I have been using Mikrotik routers for a long time and am currently using two devices - a CCR-1009 connected to my primary ISP and a RB750Gr3 connected to my secondary ISP. This setup (while not perfect in terms of failover) has been fine since my ISP lines were all symmetric 1Gbps FTTH and in a homelab environment, I don’t have that much traffic.
However, time marches on and now my primary ISP has upgraded all connections to symmetric 3Gbps FTTH and my secondary ISP is offering symmetric 5Gbps FTTH for a few dollars more. I expect that in the next year or so, 5Gbps will become the standard and 10Gbps will be relatively inexpensive. This means that my current pair of routers is not going to be able to take advantage of the new speeds.
I am therefore looking for Mikrotik routers that:
Have more than 2 SFP+ ports - I have an existing CRS305 switch connected via SFP+ and would like to move to having both ISP connections to SFP+ ports (for future proofing) on one device for better failover
Preferably passively cooled
The options I’ve considered so far are:
RB5009UG+S+IN - probably comes the closest to meeting my needs. The only problem is that with only 1 SFP+ port, I do not have sufficient ports to take advantage of any future 5GBps/10Gbps FTTH connections
CCR2004-16G-2S+PC - Similar to the RB5009, once I use up the 2 SFP+ ports (1 today for my CRS305 and the other used for my 3Gbps FTTH connection), I’m left with only 1GBps ports to use with any future 5Gbps/10Gbps FTTH connections
CCR2004-1G-12S+2XS - The active cooling is a concern as I’m seeing reports that the fans start hitting 8000+ RPM if there are copper transceivers attached. This is a concern as I need to use copper transceivers to terminate the FTTH connections.
Is there some other router / combination of switch & router that I could be considering? Please do share your advice/recommendations!
Problems with multi-gig links are at least the following:
transmitting more than 1Gbps over UTP is power-ineffective and makes transcievers hot. This is a particularly big problem with SFP+ RJ45 modules because SFP modules don’t offer enough cooling. Which is then a problem when quiet operation is wanted/required. FO connections (or DAC on shorter connections) are thus preferred and hopefully we’ll see shift towards SFP+/FO connectiviry on other vendors’ equipment (in consumer segment) as well.
Newest RJ45 transcievers raise the bar of low-heat operations to 2.5Gbps, but for 10Gbps it’s still a big problem and is likely to remain for some time.
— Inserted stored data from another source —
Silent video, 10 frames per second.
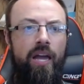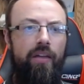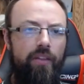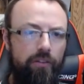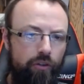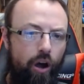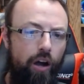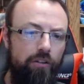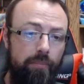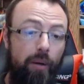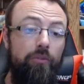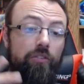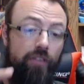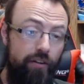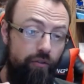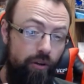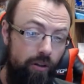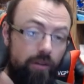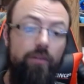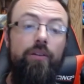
that talked about several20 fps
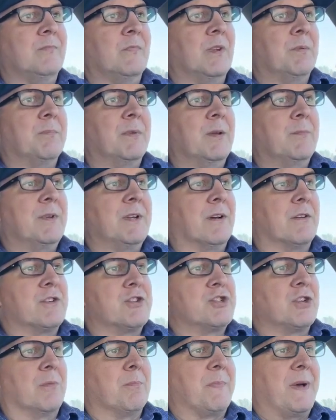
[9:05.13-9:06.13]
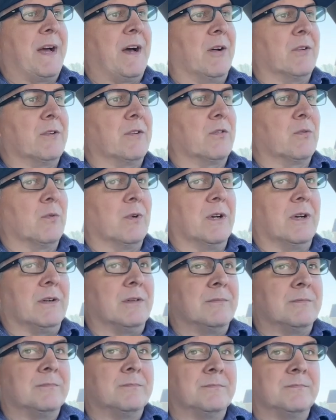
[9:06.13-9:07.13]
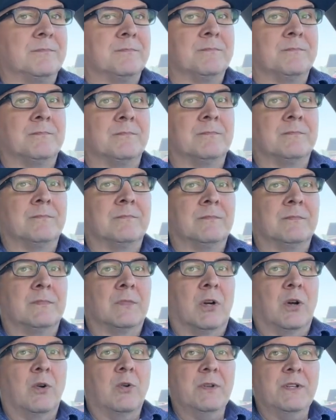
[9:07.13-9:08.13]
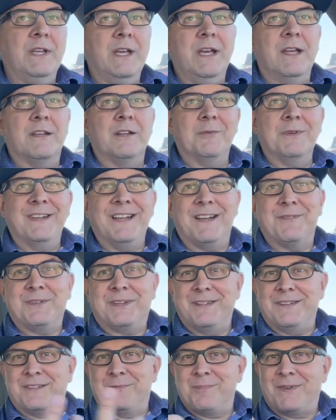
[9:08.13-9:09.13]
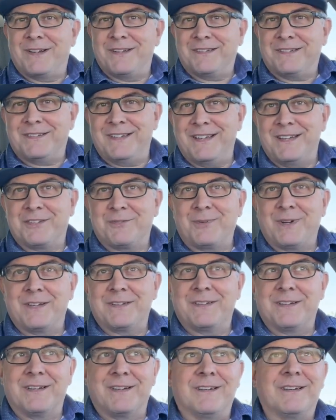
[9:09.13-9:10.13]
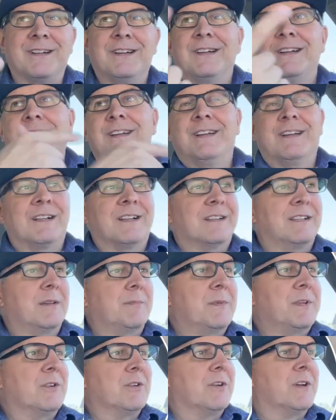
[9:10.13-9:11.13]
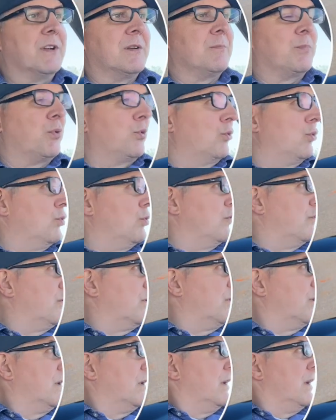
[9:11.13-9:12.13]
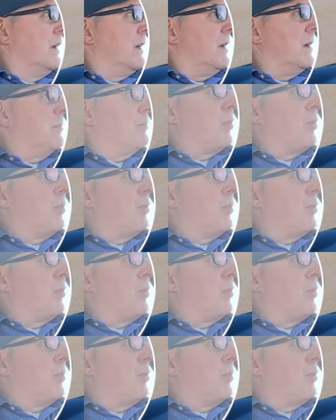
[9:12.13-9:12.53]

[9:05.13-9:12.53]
Maybe I'll jump out as well. Oh yeah, there we have Kitsmont Estates right there. Let me go ahead and pull over and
routing at those speeds either require very fast processors or offload to ASICs (L3HW offload) or use of inovative technologies (e.g. VPP/DPDK). In current Mikrotik product portfolio there are a few devices which offer L3HW offload, most are limited functionality-wise. The only devices, which can do multigig routing utilizing L3HW offload and offers capable processor to deal with traffic which can not be offloaded, are CCR2116-12G-4S+ and CCR2216-1G-12XS-2XQ.
MT does offer CHR which can make a pretty fast router if run on a pretty fast hardware … but that’s often not really quiet solution.
using multiple multi-gig links in a primary/secondary manner (or even load sharing / failover manner) is even more resource-demanding than using much faster single link due to complexity of running two links concurrently … and that complexity may mean that L3HW offload is not possible (at least not to the fullest)
While talking about L3HW offloaded devices: there are quite a few CRS3xx devices, which offer decent routing speed. But if firewalling is required as well, then number of feasible devices drops. Further more, to fully utilize HW offloading, only basic firewall functionality may be offered. The level of “allowed” functionality might be on par with some other vendor’s solutions and would be very competitive in those use cases, but according to what we’re used to with RouterOS it’s a sub-par solution. In some particular use case this may be enough though.